WORK REQUIRED | Whenever a picture appears, omit it, and set down everything else in the records exactly.

# # # # #

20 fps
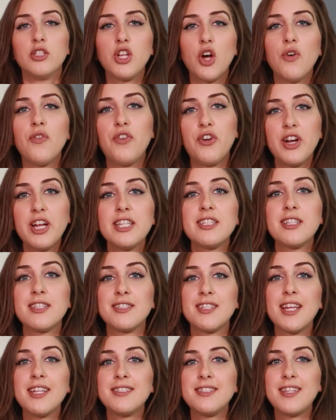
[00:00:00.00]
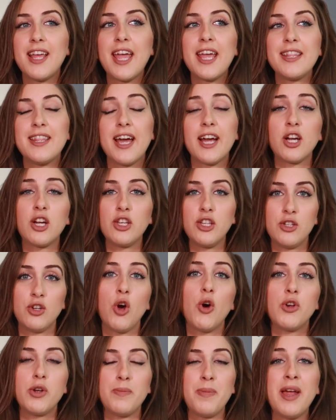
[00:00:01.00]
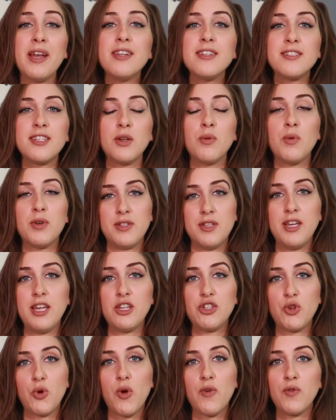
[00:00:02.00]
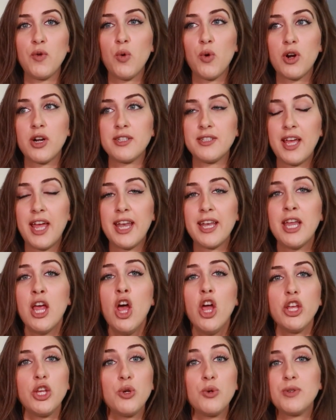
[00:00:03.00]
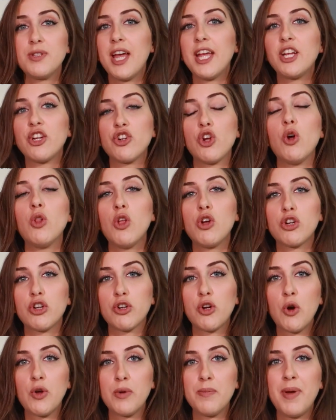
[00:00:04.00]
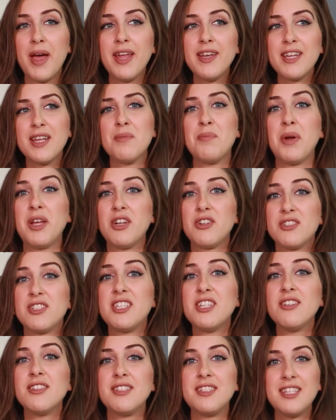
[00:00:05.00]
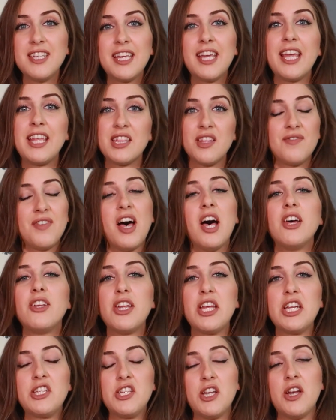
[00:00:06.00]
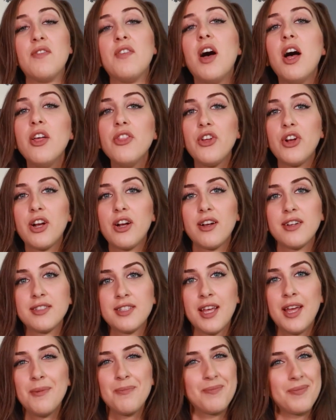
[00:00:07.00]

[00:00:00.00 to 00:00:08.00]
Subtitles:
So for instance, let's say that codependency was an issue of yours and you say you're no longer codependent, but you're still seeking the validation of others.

# # # # #

EXERCISE RESPONSE |
20 fps
[00:00:00.00]
[00:00:01.00]
[00:00:02.00]
[00:00:03.00]
[00:00:04.00]
[00:00:05.00]
[00:00:06.00]
[00:00:07.00]

[00:00:00.00 to 00:00:08.00]
Subtitles:
So for instance, let's say that codependency was an issue of yours and you say you're no longer codependent, but you're still seeking the validation of others.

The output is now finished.